June 12, 2007

Suite (of) Pathologies

Today's installment features not one, not two, but three fractures for your viewing pleasure. Everyone knows that fractures result from force applied to bone. Bones are partly elastic, making them able to support the upright human frame without breaking during stressful activities like running and jumping. However, some types of stress can result in fractures, namely tension, compression, bending, twisting, and shearing. These create different types of fractures, such as greenstick (when the bone isn't completely broken), simple (usually the result of bending), and comminuted (such as from a car accident). Immediately after a break, the body begins to repair itself. Some tissue and cells die, but a hematoma is formed, in which the initial stages of new bone formation will begin. Within one week after fracture, a callus of new bone is formed bridging the broken ends. In general, fractures will repair themselves within 3 months in adults and only about 6 weeks in children. And now, on to the photos...

This is a photograph of two upper arm bones, the left and right humeri. The humerus on the right is non-pathological, whereas the one on the left has been broken at the neck. It's hard to tell what kind of fracture it is without an x-ray, but it was probably a simple or greenstick fracture. Ball-and-socket joints are the most mobile joints in the body but are also the most prone to fracture. It is very easy to fall and break a hip, particularly when one is old and has osteoporosis, and a fracture occurs to the neck of the femur. This humerus was from a middle-aged male without significant signs of osteoporosis, however, so it was likely a traumatic fracture caused by a fall or other force on the shoulder joint. The fracture was likely one sustained earlier in life, as the humeral neck has remodelled fairly well, and there was no indication on the scapula or the lower arm bones that this fracture caused malfunctioning of the shoulder joint.
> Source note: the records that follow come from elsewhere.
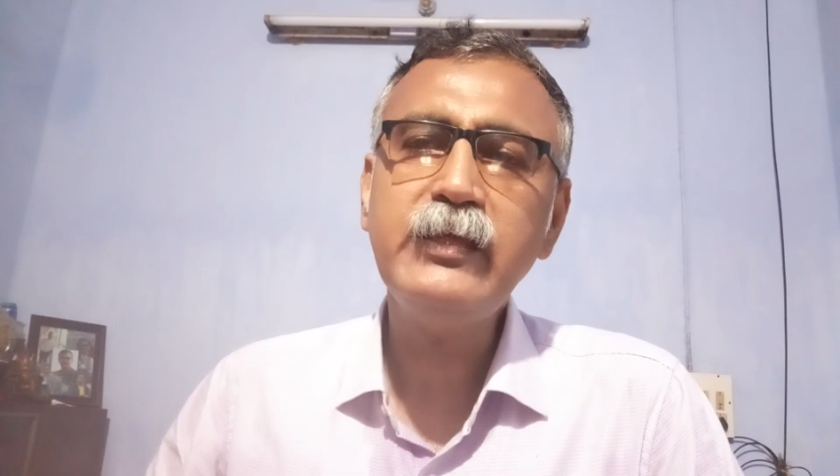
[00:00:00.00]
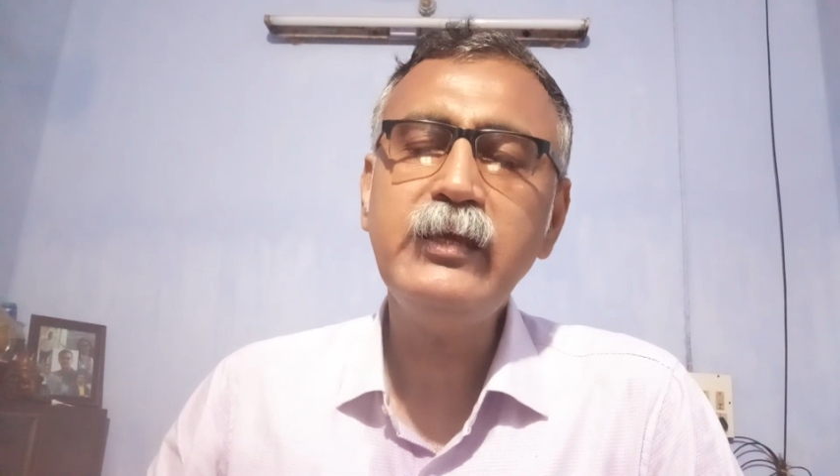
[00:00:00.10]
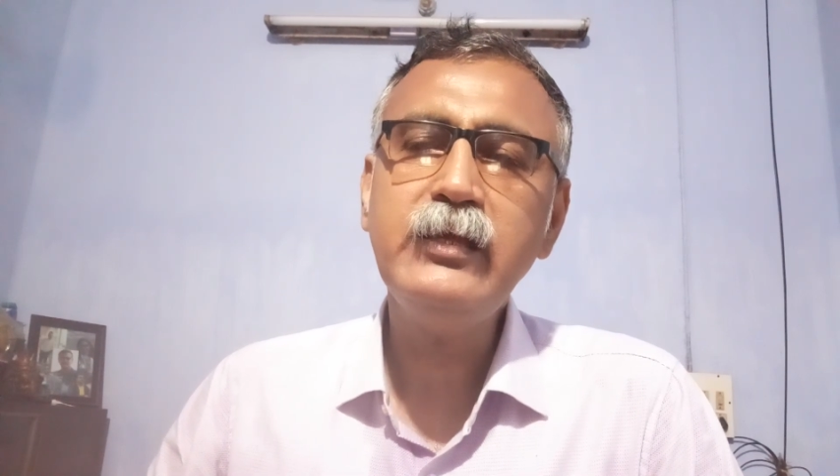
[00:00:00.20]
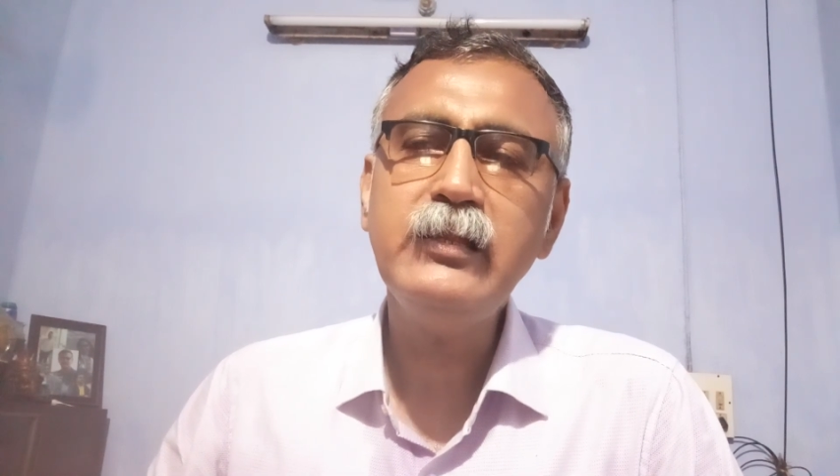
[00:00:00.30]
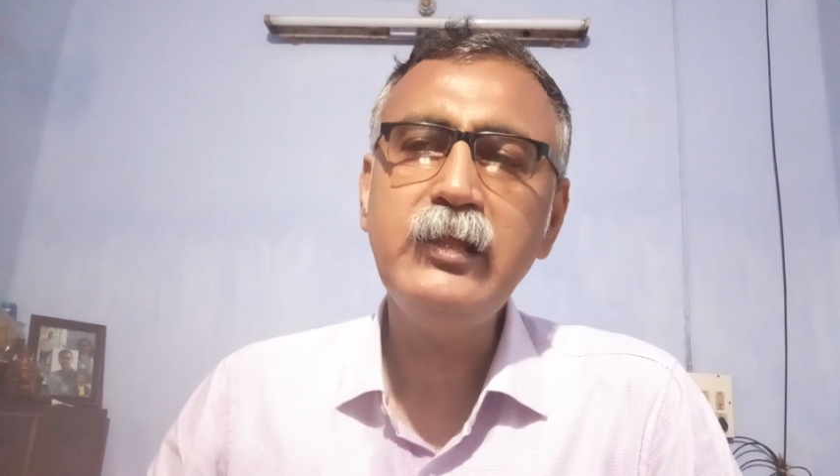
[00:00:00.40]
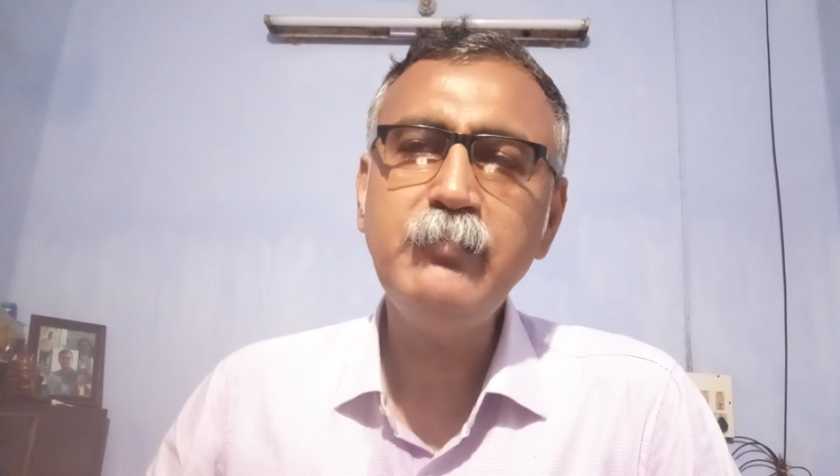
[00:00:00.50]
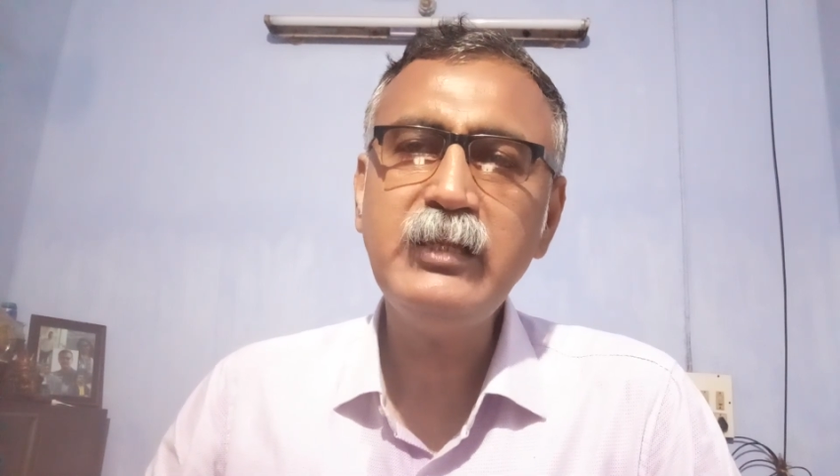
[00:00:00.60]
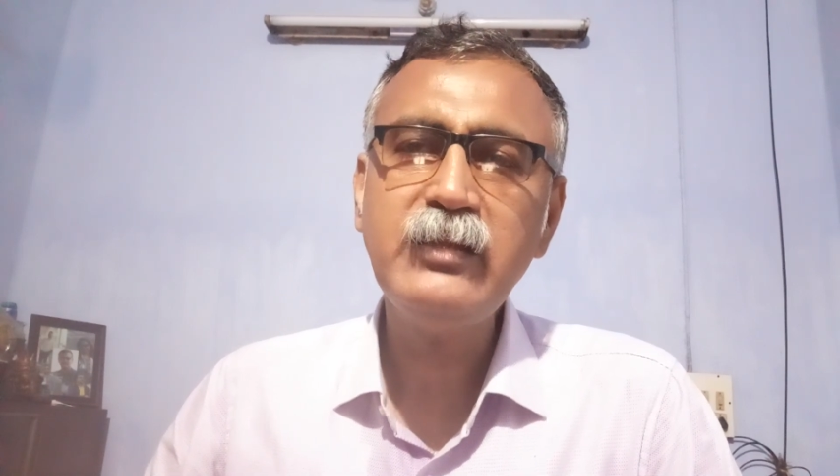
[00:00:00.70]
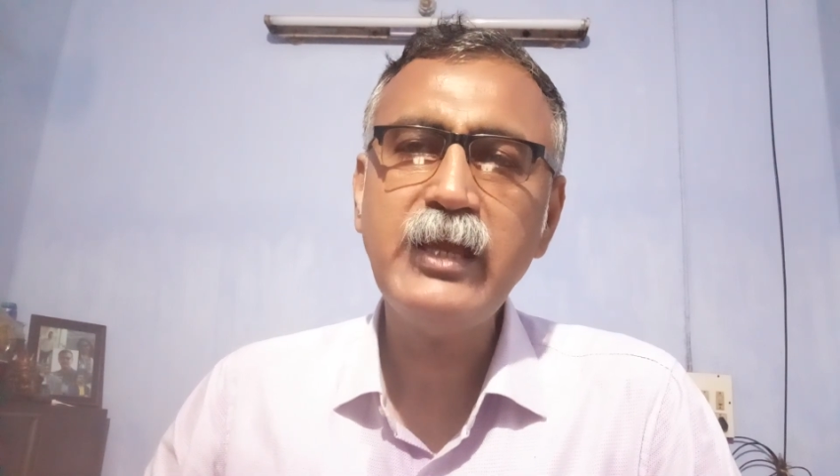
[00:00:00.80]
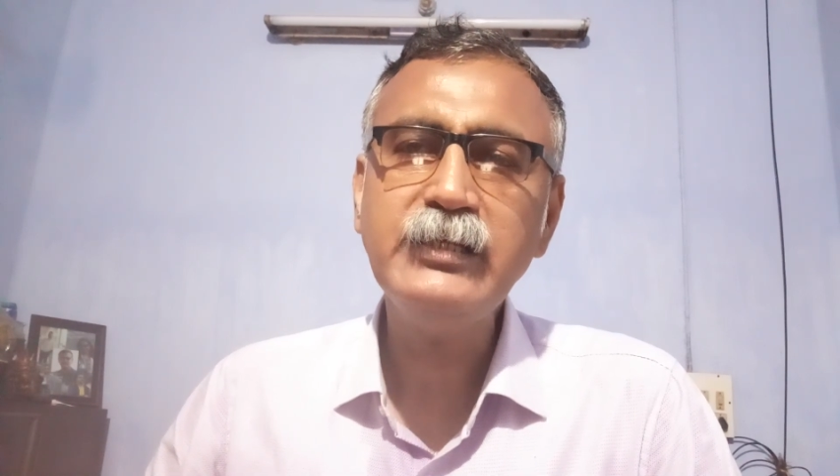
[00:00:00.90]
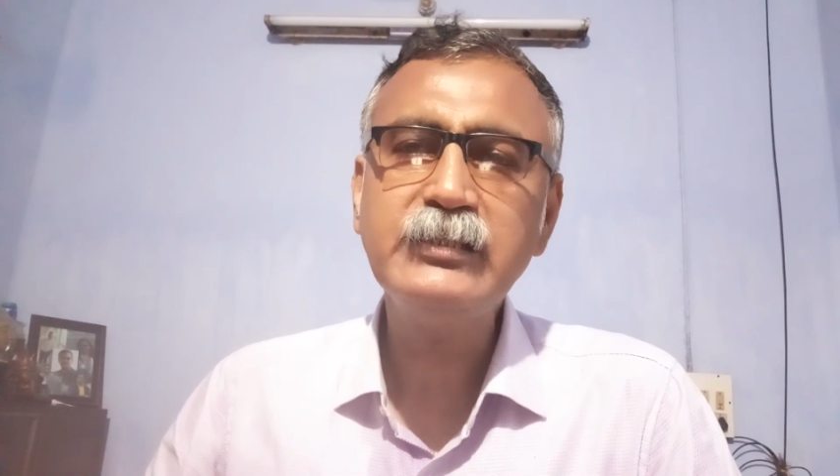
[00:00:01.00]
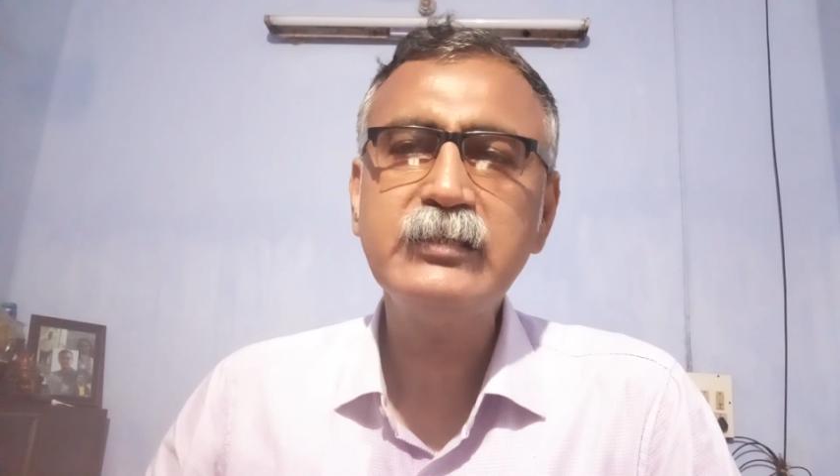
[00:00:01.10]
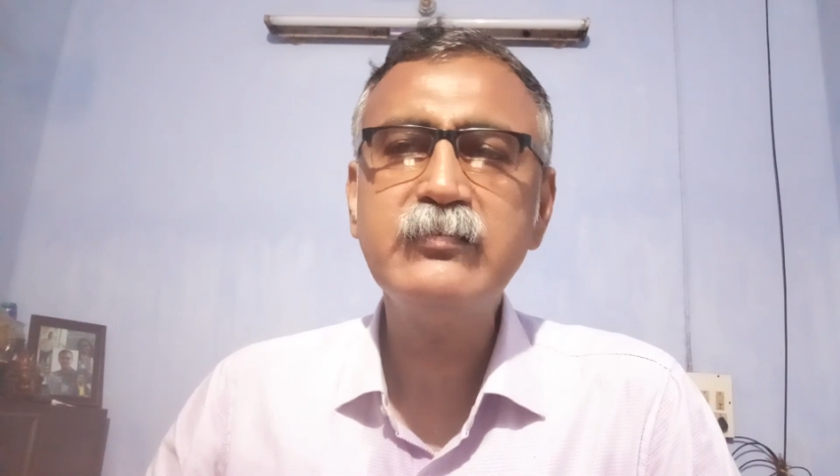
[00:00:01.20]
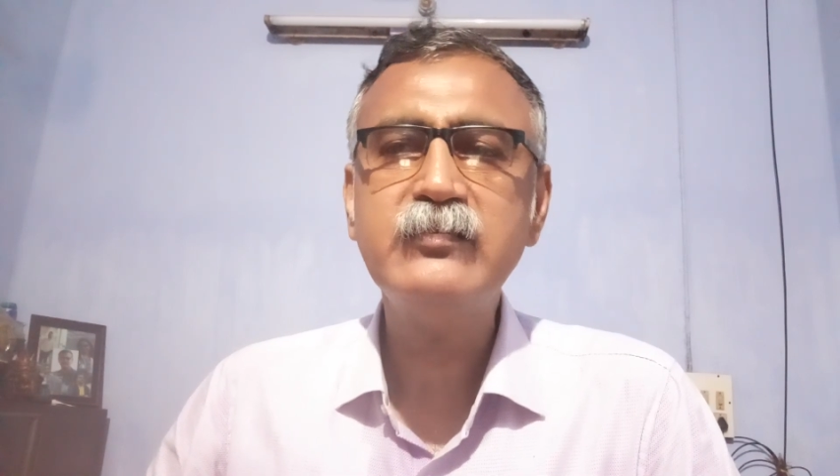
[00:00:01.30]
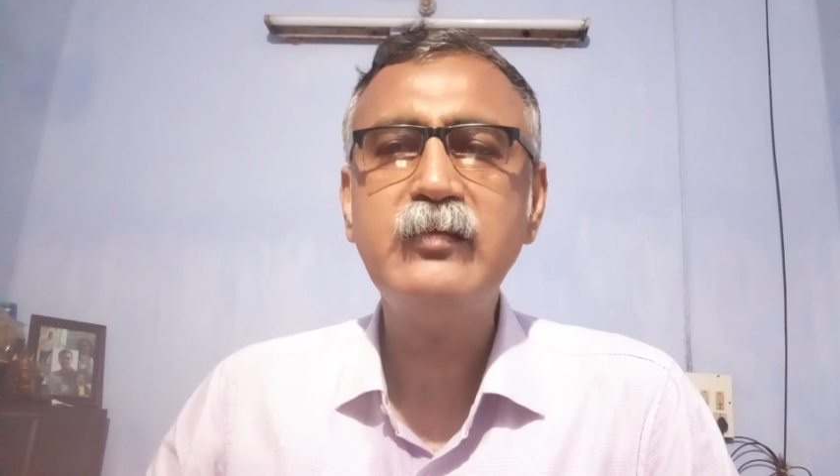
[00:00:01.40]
the limitations,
The second photo is of a lower arm bone, the ulna. The left ulna in this photograph is shorter than the right and has a thickened section of bone near the distal end with a little bony projection. At some point in this male's life, he broke the lower part of his left arm. It appears that the left ulna was subjected to a bending force that resulted in either a simple or a greenstick fracture. A common type of fracture that affects the lower arm near the wrist is called a "parry" fracture, so named because a person holding up his arm to ward off a blow from an adversary often sustains a fracture in the lower ulna. This fracture obviously healed, but there is a slight residual trauma. The little spicule of bone coming off the side of the ulna is a condition known as myositis ossificans, which occurs when a part of a tendon ossifies and adheres to bone. This condition is seen quite often in archaeological populations that did not have modern technology to set and fix bones. One of the extensor muscles of the lower arm was injured in this traumatic event and ossified at this point. Myositis ossificans is not painful, but it's possible the muscle was compromised and didn't have full range of motion afterwards.
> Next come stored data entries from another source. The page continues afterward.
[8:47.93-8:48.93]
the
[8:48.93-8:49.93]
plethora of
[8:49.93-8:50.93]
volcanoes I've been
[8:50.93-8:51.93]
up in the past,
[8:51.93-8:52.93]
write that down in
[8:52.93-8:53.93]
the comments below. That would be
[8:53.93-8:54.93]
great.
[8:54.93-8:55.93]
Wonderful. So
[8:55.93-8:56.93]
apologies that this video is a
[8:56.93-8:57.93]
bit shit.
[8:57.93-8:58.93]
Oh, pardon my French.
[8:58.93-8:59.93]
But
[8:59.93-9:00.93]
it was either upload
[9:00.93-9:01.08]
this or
And finally, this photo is the left side of the face of a middle-aged woman, actually the same one whose green finger was a topic of a previous post. I've indicated with an arrow a faint line or crease in the bone. This crease represents a healed fracture of the left nasal bone. The majority of your nose is, of course, cartilage, but there are two small, thin bones that make up the bridge of your nose. This woman sustained a greenstick fracture to her nose on the left side, which is consistent with a right-handed person punching her in the face. Apart from the initial trauma of getting her nose broken, the fracture seems to have healed, and she would not have had any residual pain or complications.

No one ever said Roman life was easy.